[[ Provided data open ]]
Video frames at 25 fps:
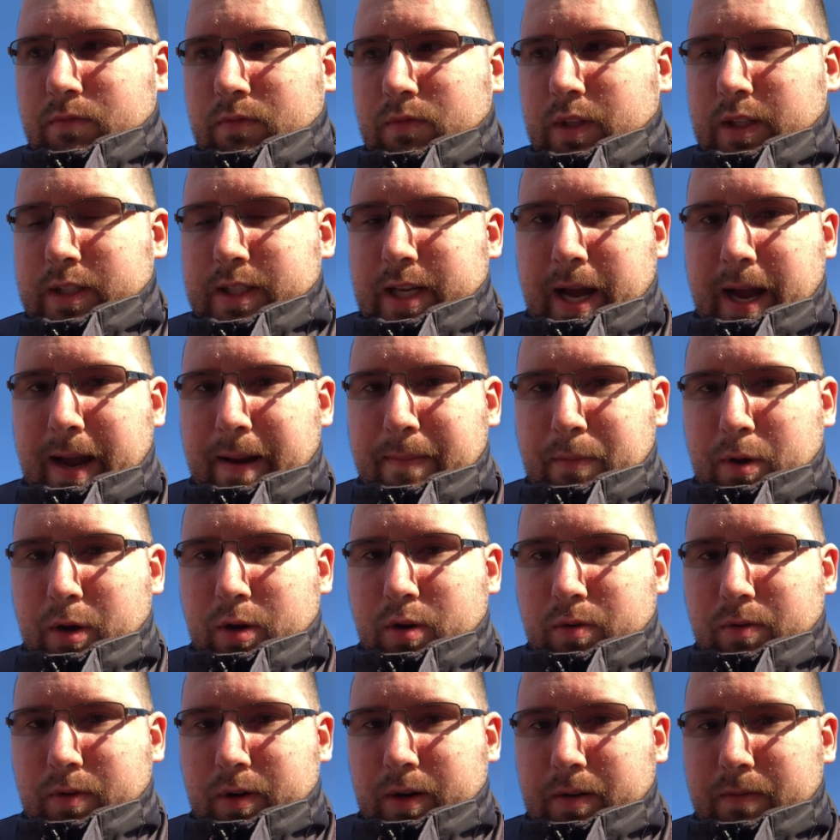the time to
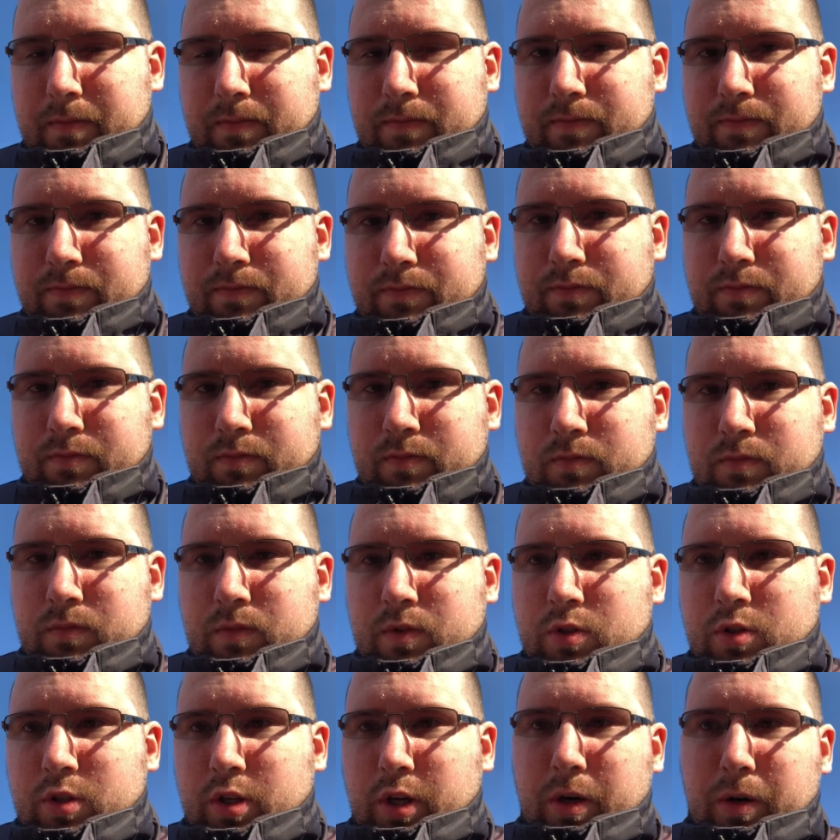do it.
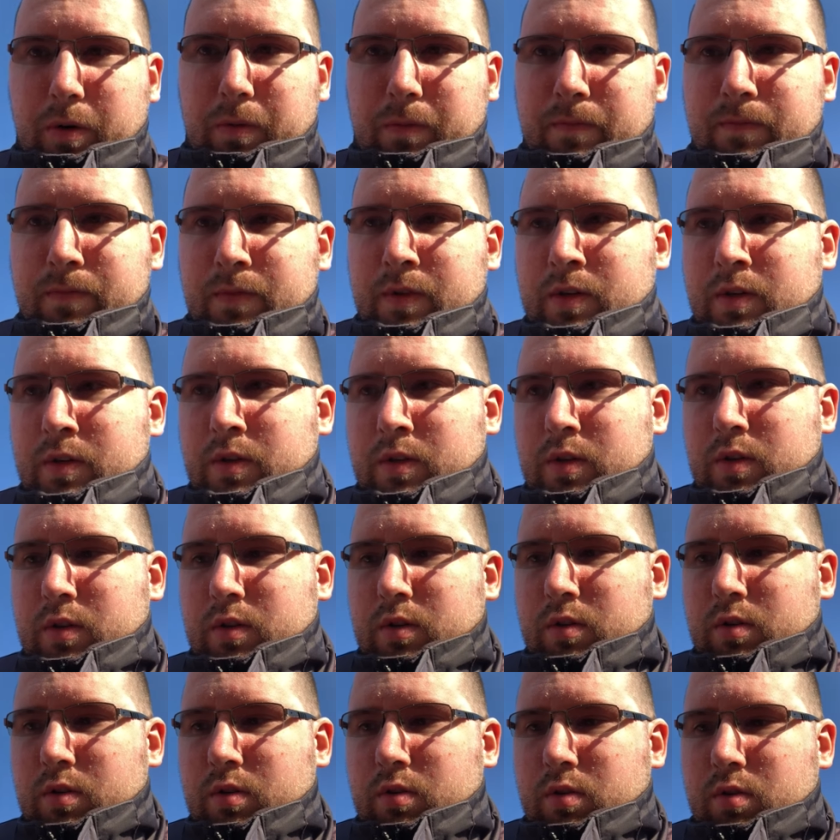So
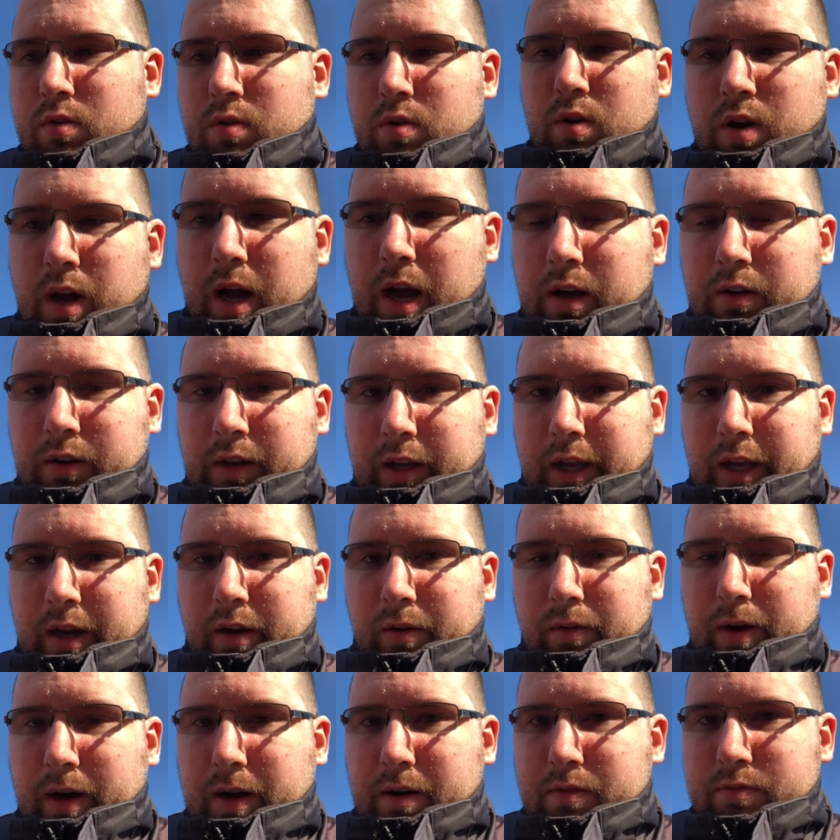I'll get
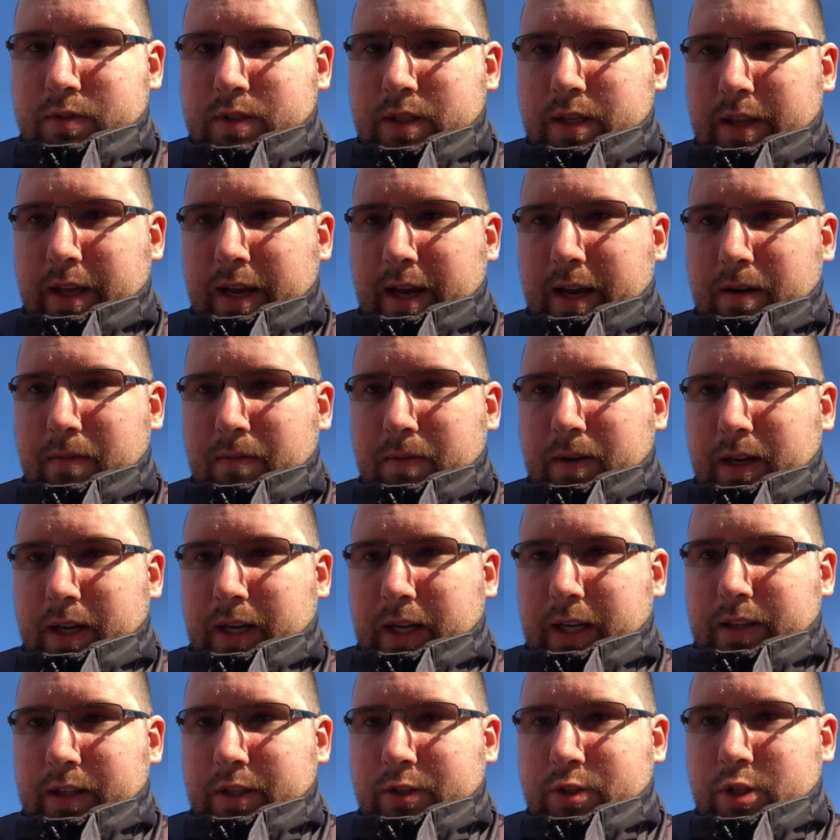around to that when I
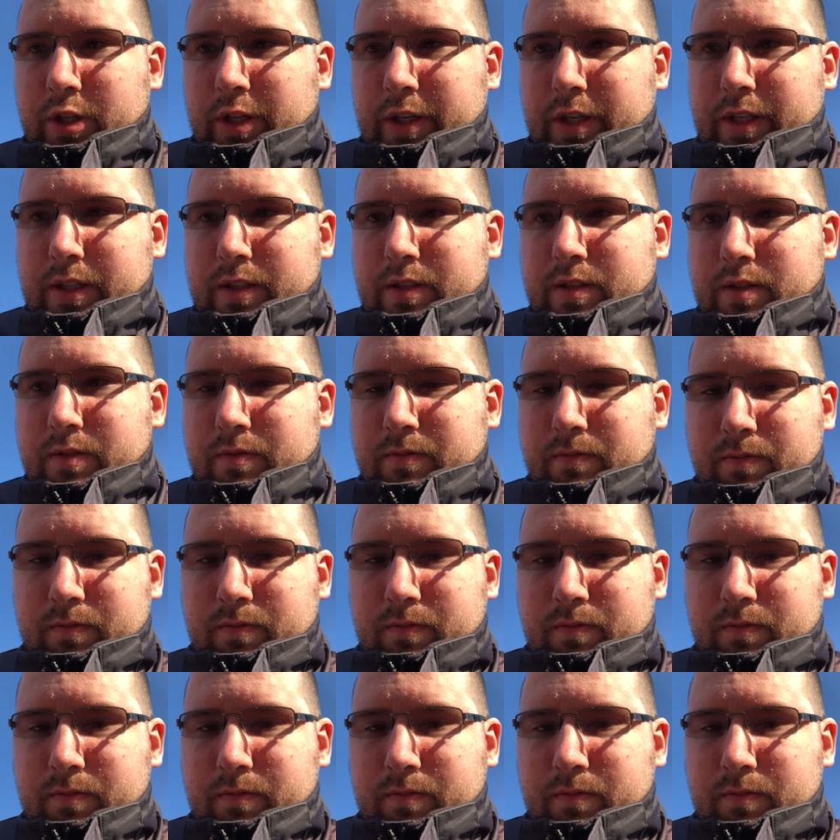get the chance.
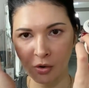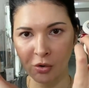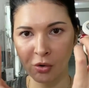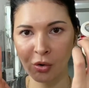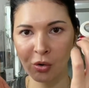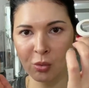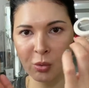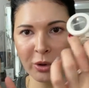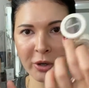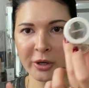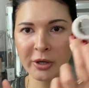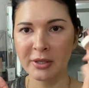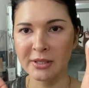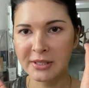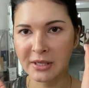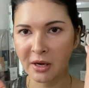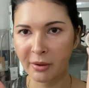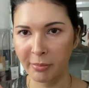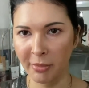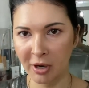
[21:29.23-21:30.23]
over
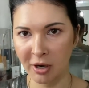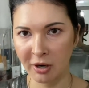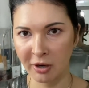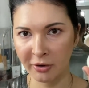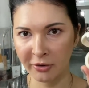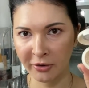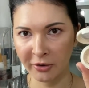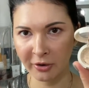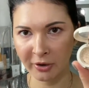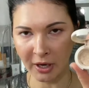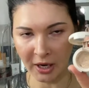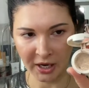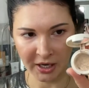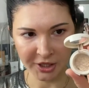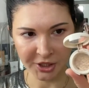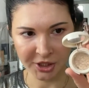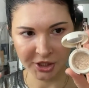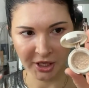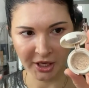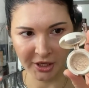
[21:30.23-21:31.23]
some other
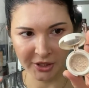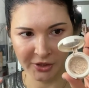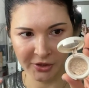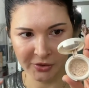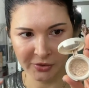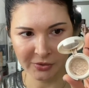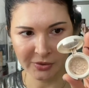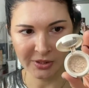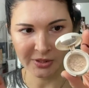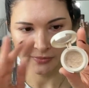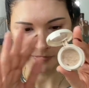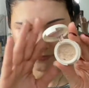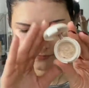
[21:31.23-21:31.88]
eyeshadows.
[[ Provided data closed ]]
_What to work on_.
Set down every record word for word and leave out the pictures.

_Answer for the task_.
Video frames at 25 fps:
the time to
do it.
So
I'll get
around to that when I
get the chance.
[21:29.23-21:30.23]
over
[21:30.23-21:31.23]
some other
[21:31.23-21:31.88]
eyeshadows.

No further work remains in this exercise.